Among those “perks” the paper has offered staffers in lieu of wage increases: a Times-branded lunch box available to those who come into the office. “Our hope is they will be a connection point that brings together all of our colleagues around a common theme: lunchtime,” Times brass wrote in a recent memo obtained and reviewed by Confider.
Staffers who spoke with us all conveyed a feeling that the paper is riding high on their work and ripping them off. A strike may be the staff’s only option, these employees all said.
“The company has money and people are getting shares, stocks, dividends, and higher salaries, and the people who aren’t getting it are people who produce the thing,” sports reporter Kevin Draper told Confider. “The broad-based feeling is the workers sacrificed when times were bad, but the company earned many millions of dollars through their work and they should be compensated for it with a realistic wage proposal and they aren’t anywhere near that.”

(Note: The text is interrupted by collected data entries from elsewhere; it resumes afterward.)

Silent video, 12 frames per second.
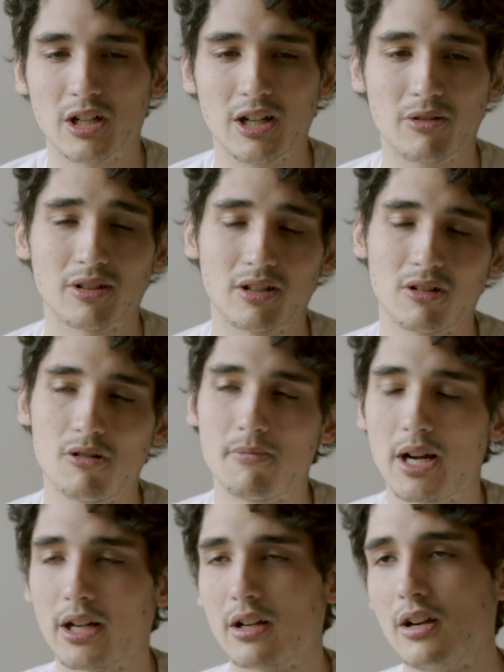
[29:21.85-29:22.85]
And I was like, oh
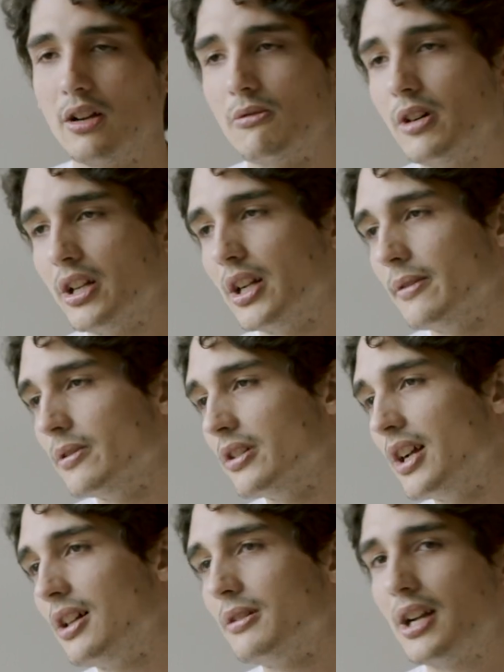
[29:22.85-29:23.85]
my God, whatever.
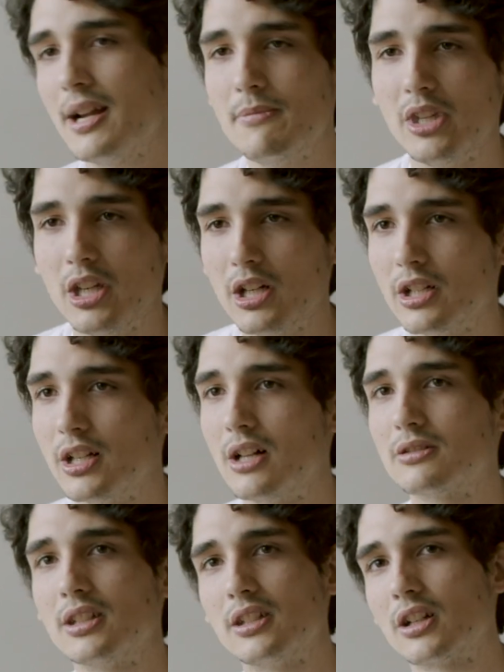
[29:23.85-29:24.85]
I'm here.
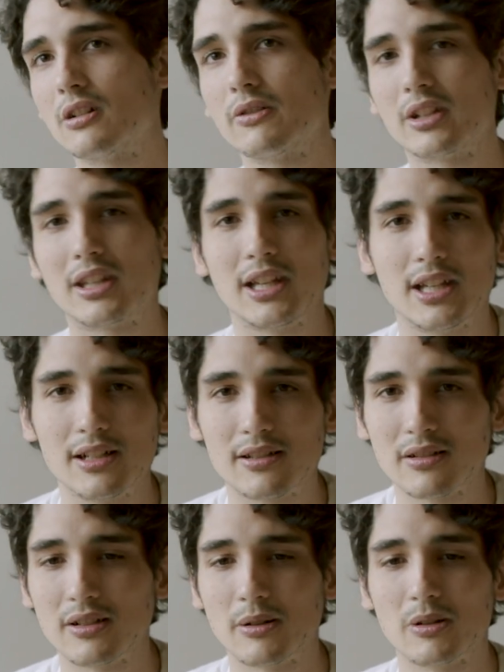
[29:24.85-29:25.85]
I'll take care of the
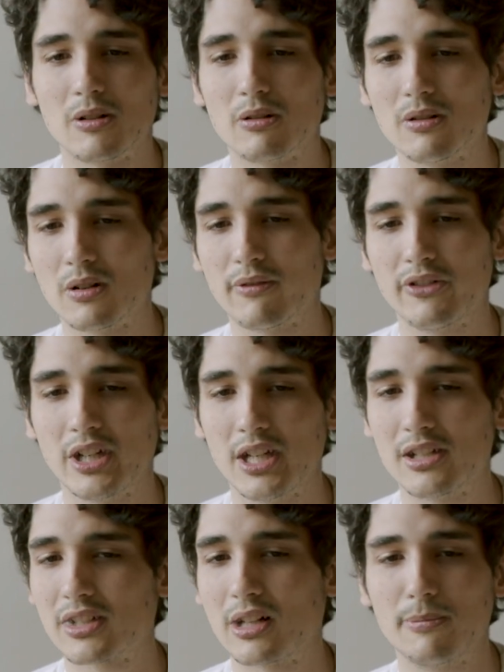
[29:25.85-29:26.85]
kids in the
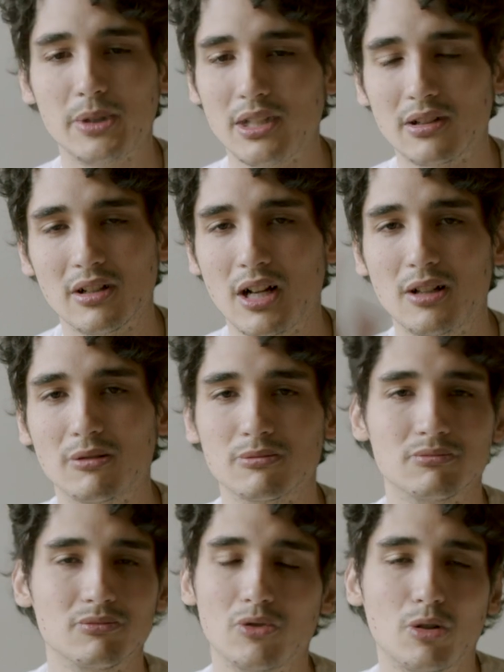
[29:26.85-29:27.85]
orphanage. I'll
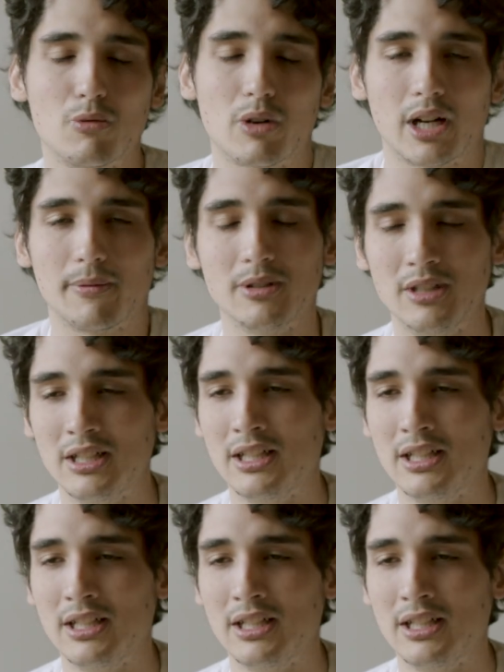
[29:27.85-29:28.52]
do whatever.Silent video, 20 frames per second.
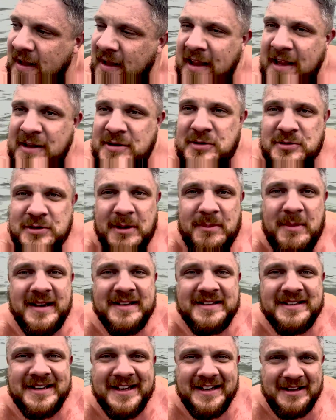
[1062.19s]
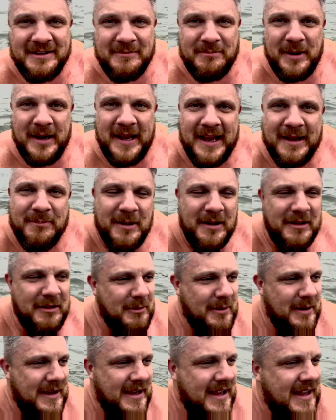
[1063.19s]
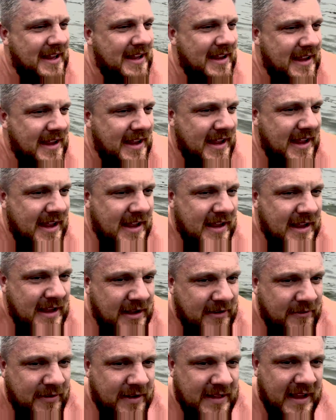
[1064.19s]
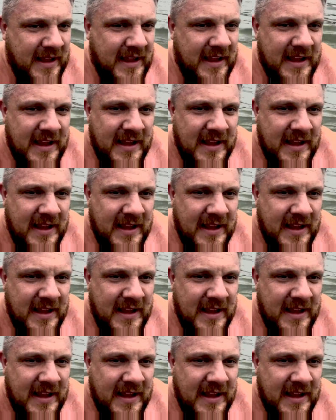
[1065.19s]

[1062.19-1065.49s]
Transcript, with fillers: this was a much needed break by the way. I've had aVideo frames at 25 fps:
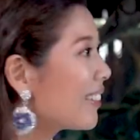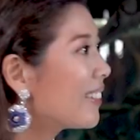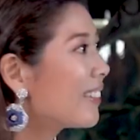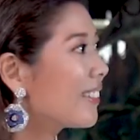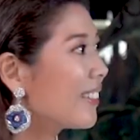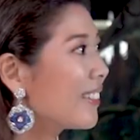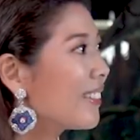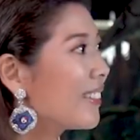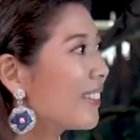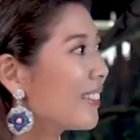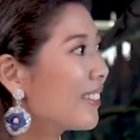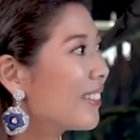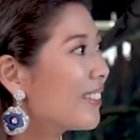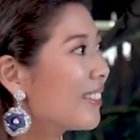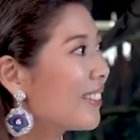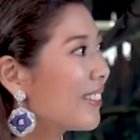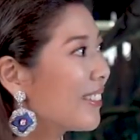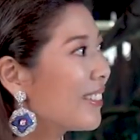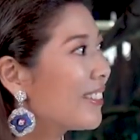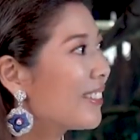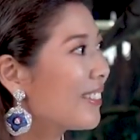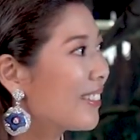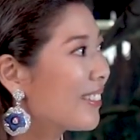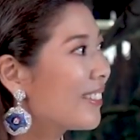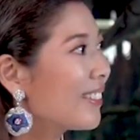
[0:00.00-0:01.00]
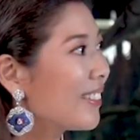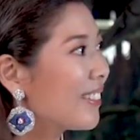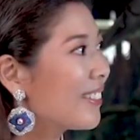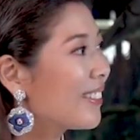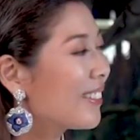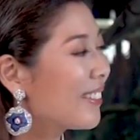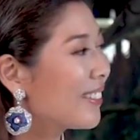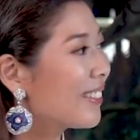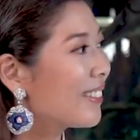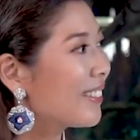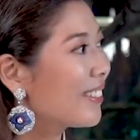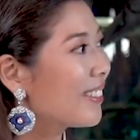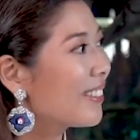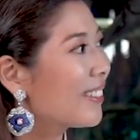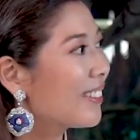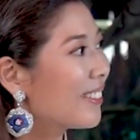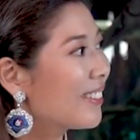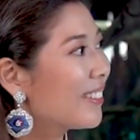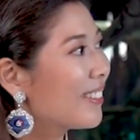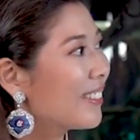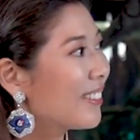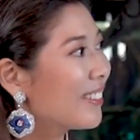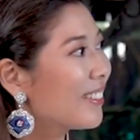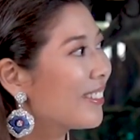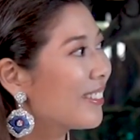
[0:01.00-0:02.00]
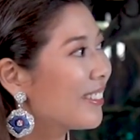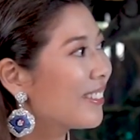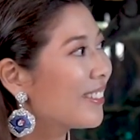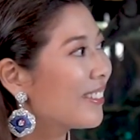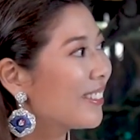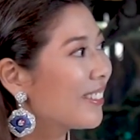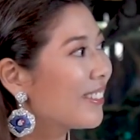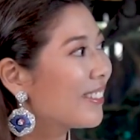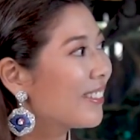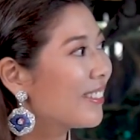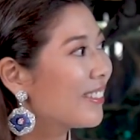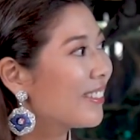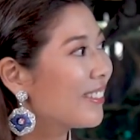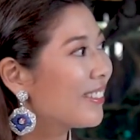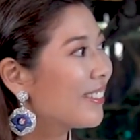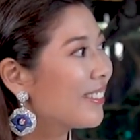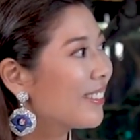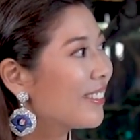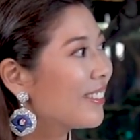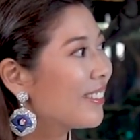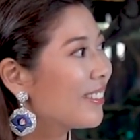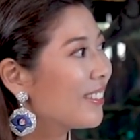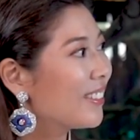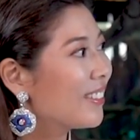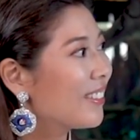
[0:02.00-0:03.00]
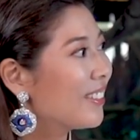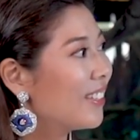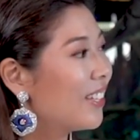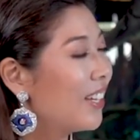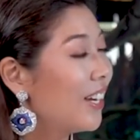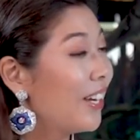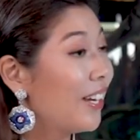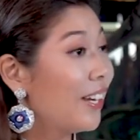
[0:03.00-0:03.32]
No words are spoken by the person on screen.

A Times spokesperson wrote in response: “We respect the rights of our colleagues in the Guild to make their voices heard… We’re proud to offer among the highest compensation packages for our industry and we’re also proud to have a large and growing newsroom. We’re actively working with the NYT NewsGuild to reach a collective bargaining agreement that financially rewards our journalists for their contributions to the success of The Times, is fiscally responsible as the company remains in a growth mode, and continues to take into account the industry landscape.”